Bi-variate fitness surfaces (Phillips and Arnold 1989) were approximated using generalized additive models with integrated smoothness estimation (GAM) in R's mgcv package (Wood 2011). GAM estimates the degree of smoothness of each term using quadratically penalized likelihoods and approximates them with penalized regression splines. This combination of non-linear regression and parameter modeling generates accurate fitness surfaces, even with small sample sizes (Morrissey and Sakrejda 2013). Also, the use of splines allows for flexibility in the model fit and avoided overfitting. All the analyses are reproduced by a single R-script, provided together with the data, available upon request.
All procedures presented in this study were approved by the Chilean Agriculture, and Livestock Bureau (SAG) permits No 4371/2019 and 3393/2019, and by the Bioethics Committee of the Universidad Austral de Chile, resolution 313/2018 annex 2019. No animal was harmed in these procedures. All surviving individuals were released at the site of capture in September, after the study.
Results
Descriptive statistics
All animals entered torpor within the first 48 h of the experiment and remained torpid during the whole period, experiencing periodic arousals as observed in the five individuals with data-loggers (Fig. 1). The pattern of torpor bout duration at different moments of hibernation is shown in Fig. 2a, which indicates a mean torpor bout duration of 4.1 ± 0.19 days (min = 0.04, max = 11.4 days). Also, we found a significant regression of torpor bout duration and TA (slope = -0.6, intercept = 8.8 R2 = 0.27 p = 0.006, Fig. 2b).
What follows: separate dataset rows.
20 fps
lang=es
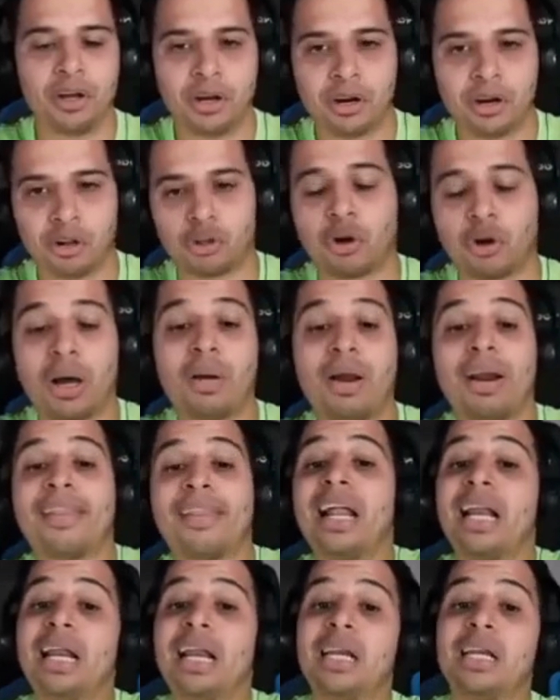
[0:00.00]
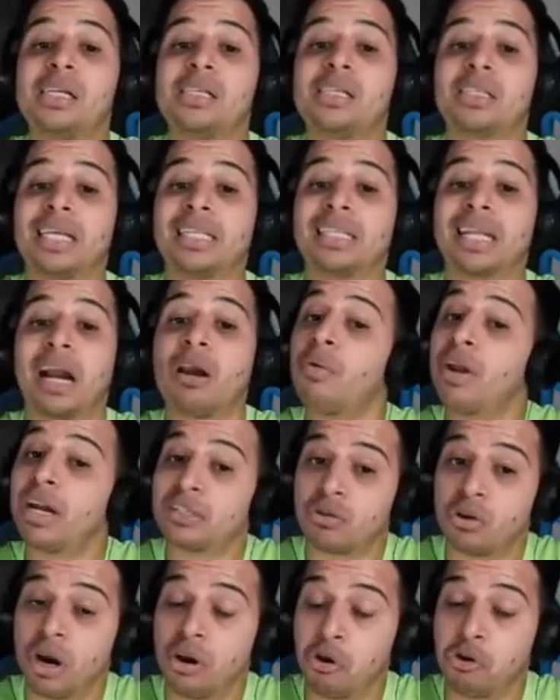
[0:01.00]
Nos toca hablar del central
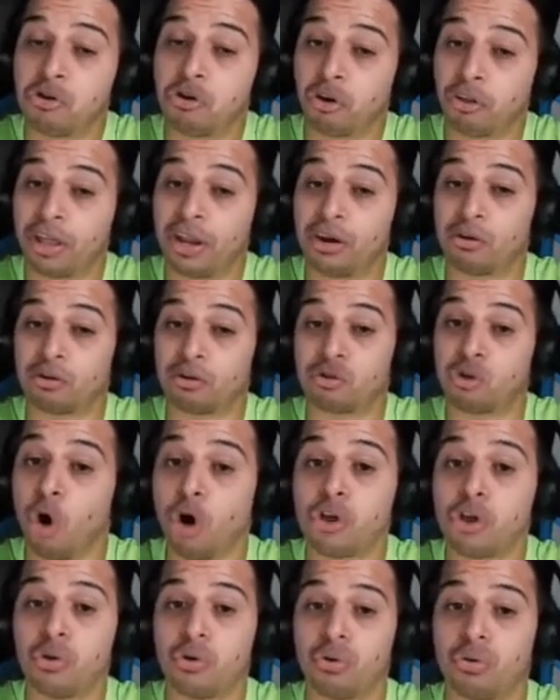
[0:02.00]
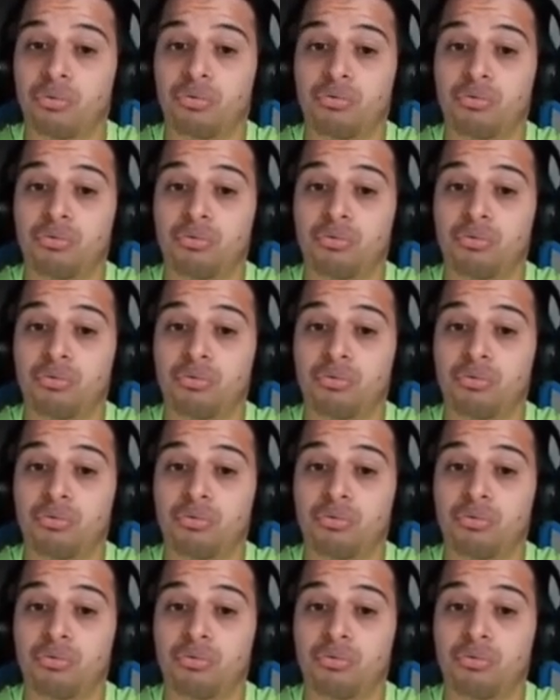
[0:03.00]
venezolano Jordan Osorio,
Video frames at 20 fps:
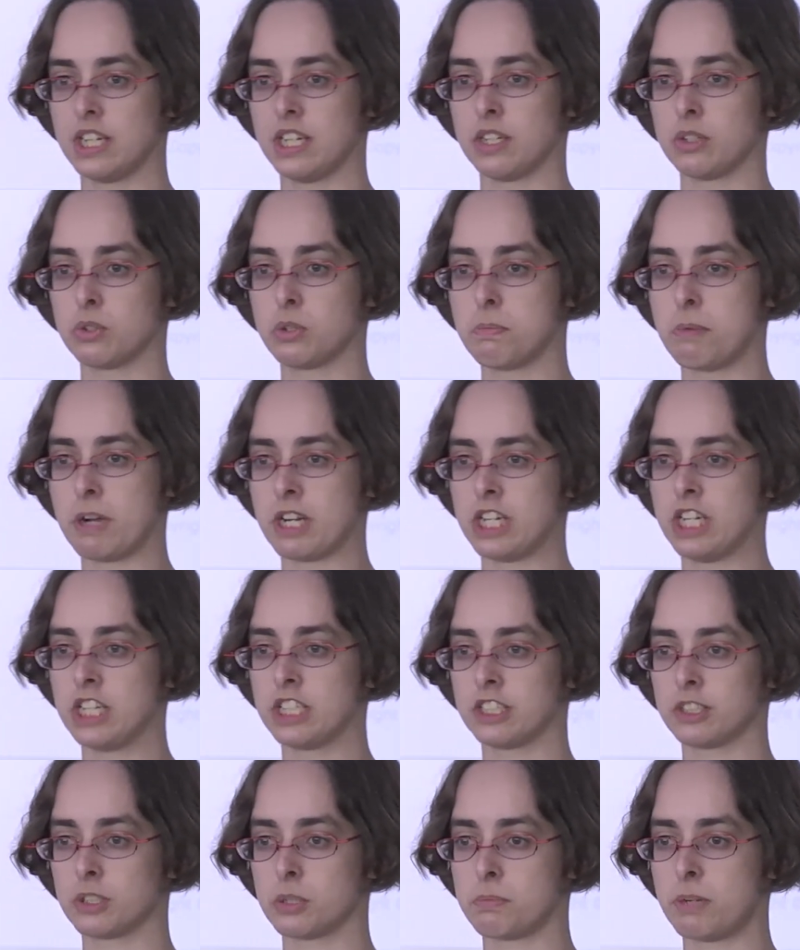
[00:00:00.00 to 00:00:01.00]

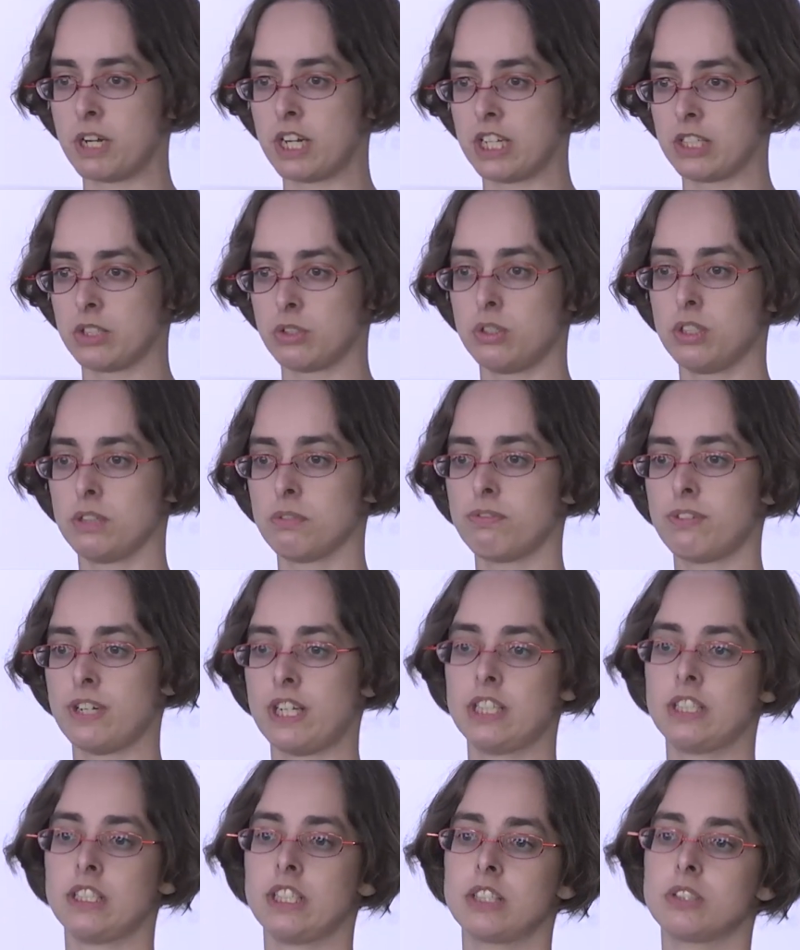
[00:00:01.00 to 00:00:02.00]
Kubernetes-Operatoren
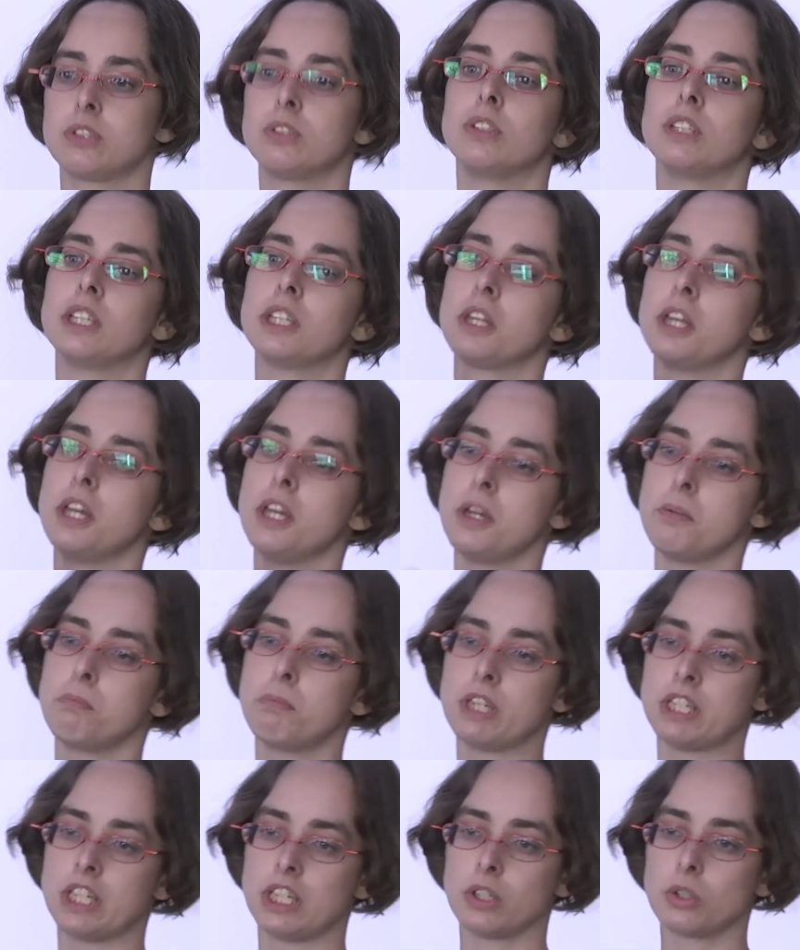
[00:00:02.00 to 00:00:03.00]
fangen natürlich
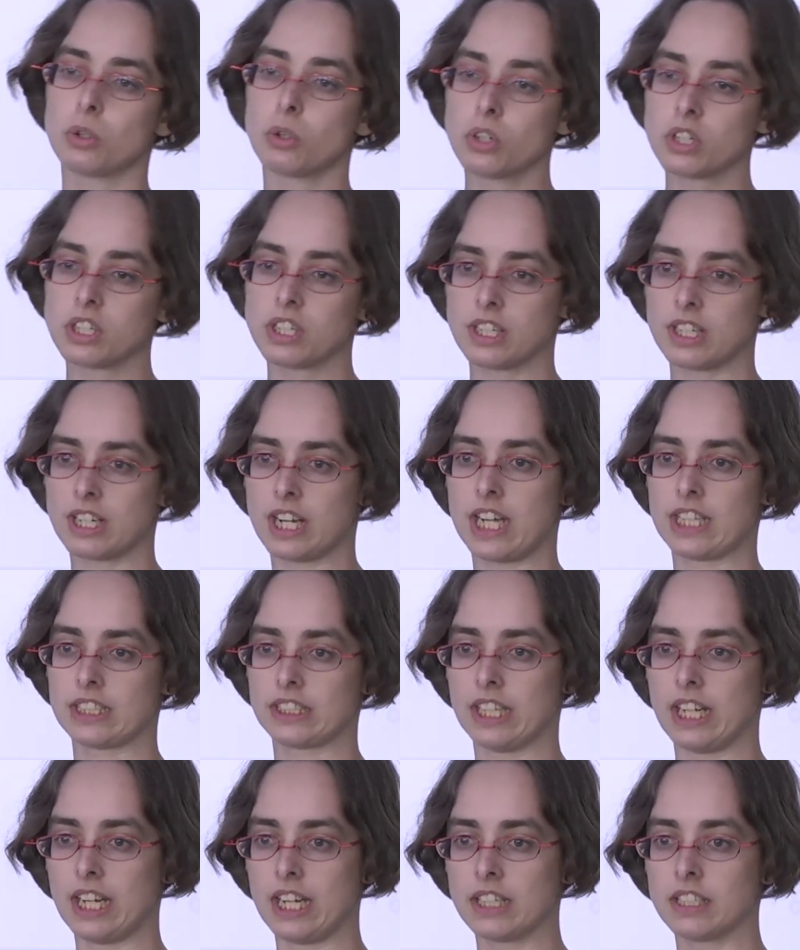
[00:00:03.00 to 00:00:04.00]
mit den
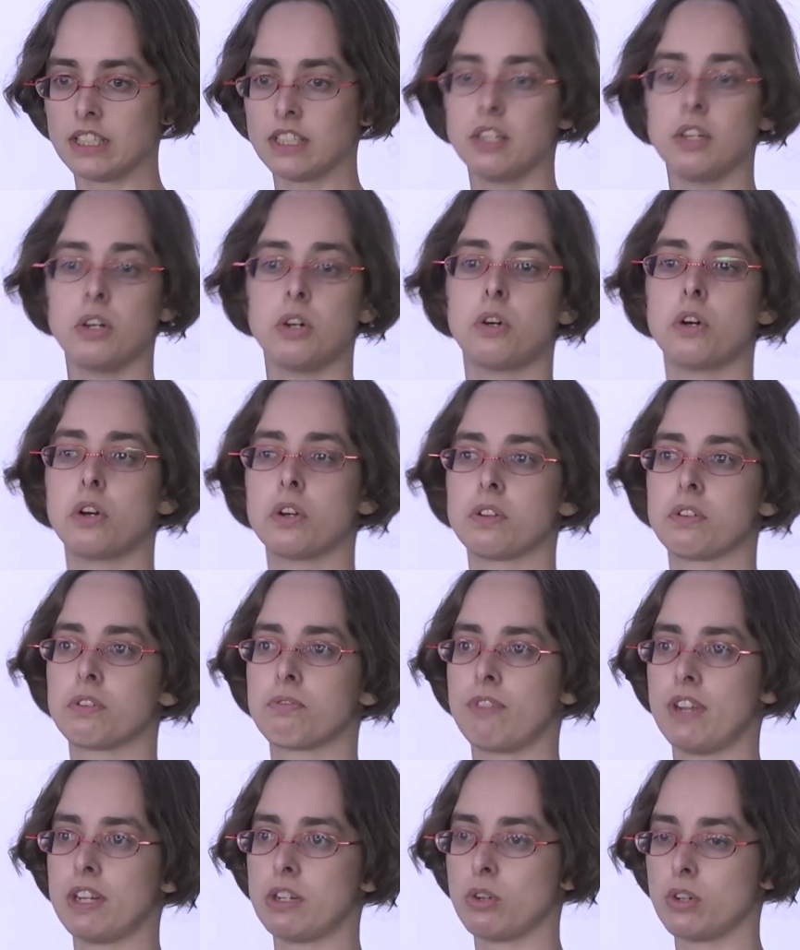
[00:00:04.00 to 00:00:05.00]
Grundlagen an und
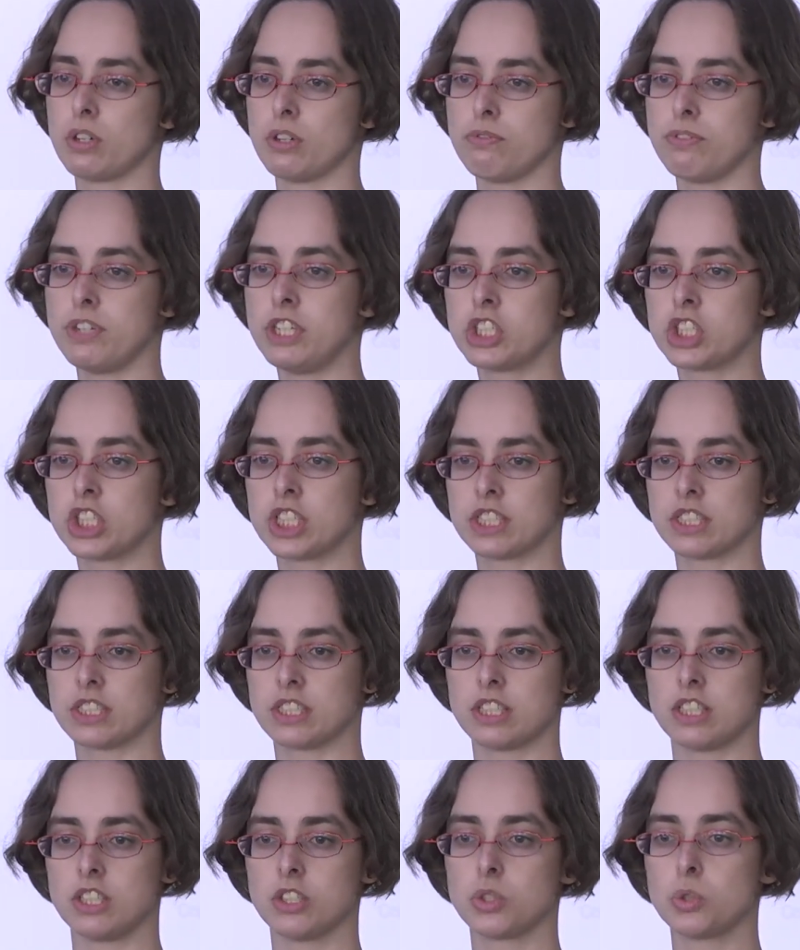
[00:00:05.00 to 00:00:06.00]
wenn neue Features
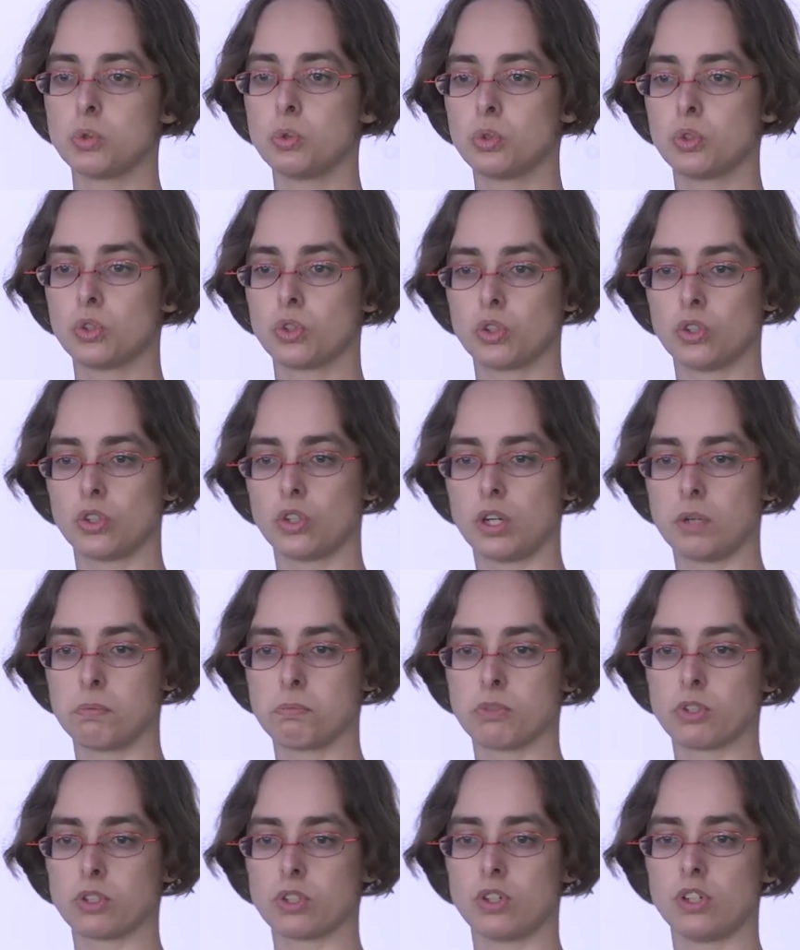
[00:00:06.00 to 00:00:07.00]

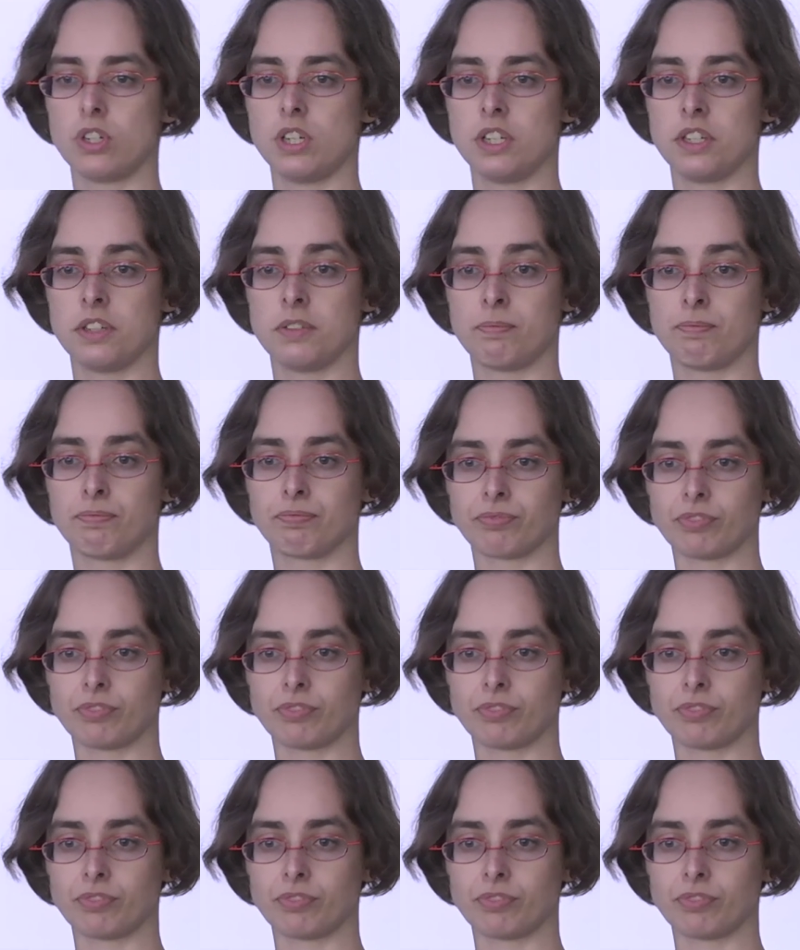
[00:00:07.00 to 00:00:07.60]
hinzukommen sollen,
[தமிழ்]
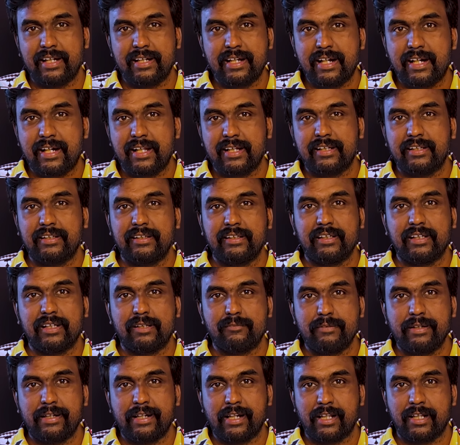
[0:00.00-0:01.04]
என்ன நடக்குது
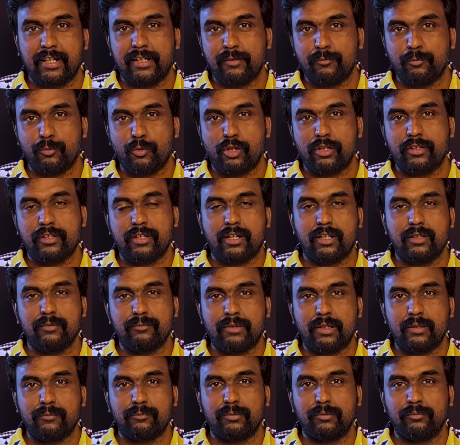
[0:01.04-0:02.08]
அப்படிங்கிறத பொறுத்திருந்து
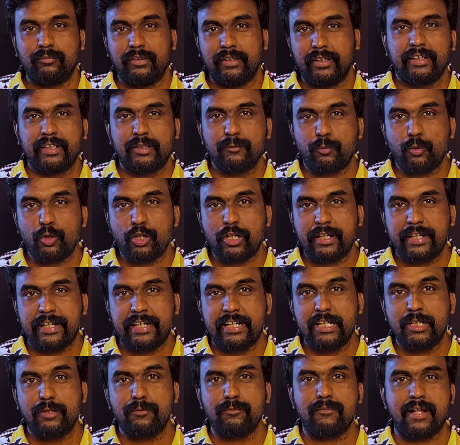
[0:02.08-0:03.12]
பார்ப்போம் இது போன்ற
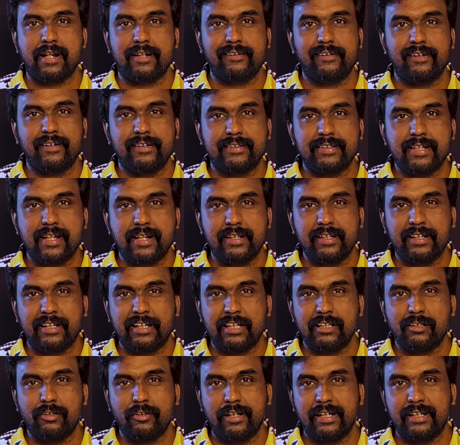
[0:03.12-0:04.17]
இன்னும் அரசியல் சார்ந்த
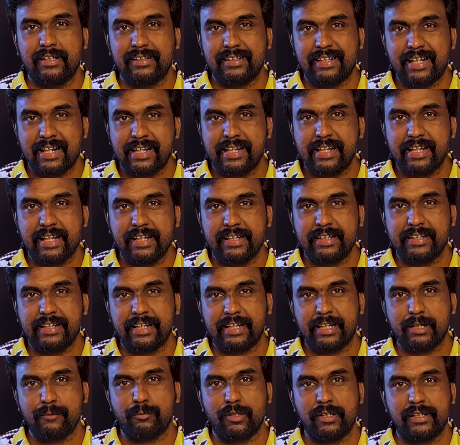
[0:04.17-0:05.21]
காணொலிகள் நிறைய
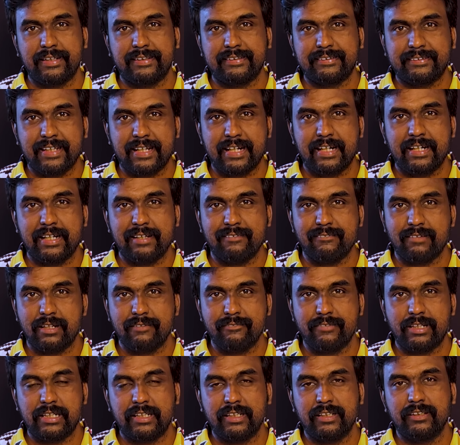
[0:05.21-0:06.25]
ஏகே பாலிடிக்ஸ் சேனலில்
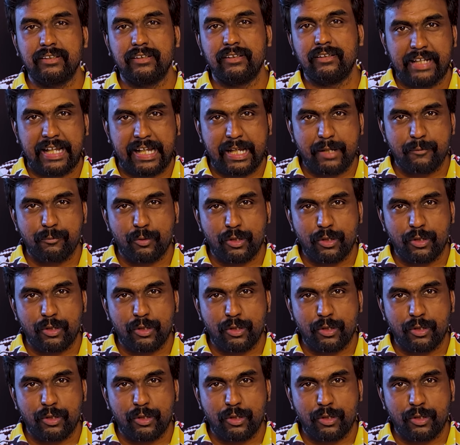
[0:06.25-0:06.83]
வரவிருக்கு ஏகே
A non-linear quadratic adjustment of maximum torpor bout duration with hibernation period (i.e., the values at the edge of Fig. 2a, n = 18) provided to be highly significant (intercept = 4.11, linear term = 0.19, quadratic term = − 0.0013; R2 = 0.90; p = 0.001). This adjustment indicates that the mean torpor duration reached a maximum of 11.4 days at day 75, to be reduced gradually until the end of winter (day 150; Fig. 2c).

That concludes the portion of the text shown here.